When is AI likely to hallucinate?
Learning the situations in which an AI is most likely to hallucinate

The Cleon Jones problem

Don't what to read this, here's a synthetic podcast that doesn't hallucinate much.

AIs hallucinate. That's a problem. Of course, humans "hallucinate" too – much more often, actually – but we humans tend to be more forgiving of ourselves. But just as it is crucial to know when humans or a particular human are likely to be mistaken or lying, so too with AI. And that's what I want to discuss here today. Because having a really good sense of when an AI is likely to get it wrong is crucial to effective use of the tool. The post is inspired by my interview today (start at 13:07) on KUHF's Houston Matters where the host seemed extremely concerned about AIs getting legal issues wrong – or, more precisely, about unquestioning human reliance on AI in settings where the consequences of error are particularly high. Think, as he suggested, about losing your house because your lawyer cited an imaginary case rather than the correct one.

The KUHF host interviewing me is absolutely right to be concerned. False confidence in AI's infallibility based on the beguiling verisimilitude of its responses can have dire consequences and dishonor the legal profession. But, what I would like to suggest here is that the problem should diminish significantly both models evolve, as students learn how to use the tools responsibly, and as the consequences of that overconfidence become clear.

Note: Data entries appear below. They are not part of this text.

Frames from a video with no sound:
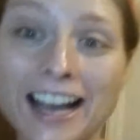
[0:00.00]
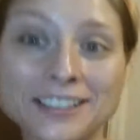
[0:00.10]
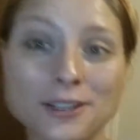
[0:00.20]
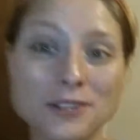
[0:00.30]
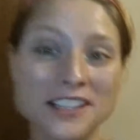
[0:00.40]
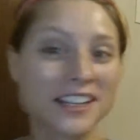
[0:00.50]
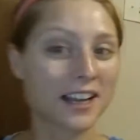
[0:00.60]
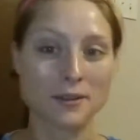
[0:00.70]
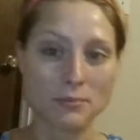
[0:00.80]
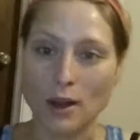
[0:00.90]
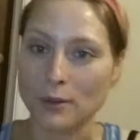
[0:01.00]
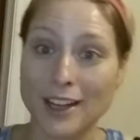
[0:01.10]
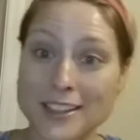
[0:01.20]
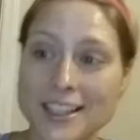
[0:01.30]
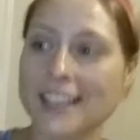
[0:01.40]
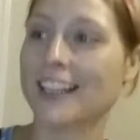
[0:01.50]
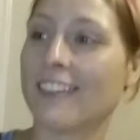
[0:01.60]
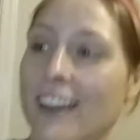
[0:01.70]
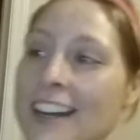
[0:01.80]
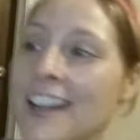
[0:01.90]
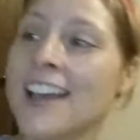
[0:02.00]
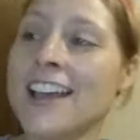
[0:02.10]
Idoden, I'm probably not saying that right.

People using AI need to allocate their fact checking efforts to those situations in which AI is most likely to hallucinate. Consider how we already perform epistemic triage in everyday life—allocating our limited attention and fact-checking resources based on the likely reliability of the source and the consequences of being wrong. We scrutinize a babysitter’s references not because we assume dishonesty, but because the stakes are high. We double-check a friend’s confident medical advice—even for a minor ailment—because experience tells us that non-experts often get health information wrong. (What does it say that we are likely now to do so with AI?!) Conversely, we take a neighbor’s pizza recommendation at face value: the stakes are low, and they know the local landscape. A colleague’s description of ordinary HR policy? Probably reliable. But if that same colleague offers advice about international tax law over lunch, we start googling—even if the personal stakes are modest—because the probability of error spikes outside one’s domain of expertise.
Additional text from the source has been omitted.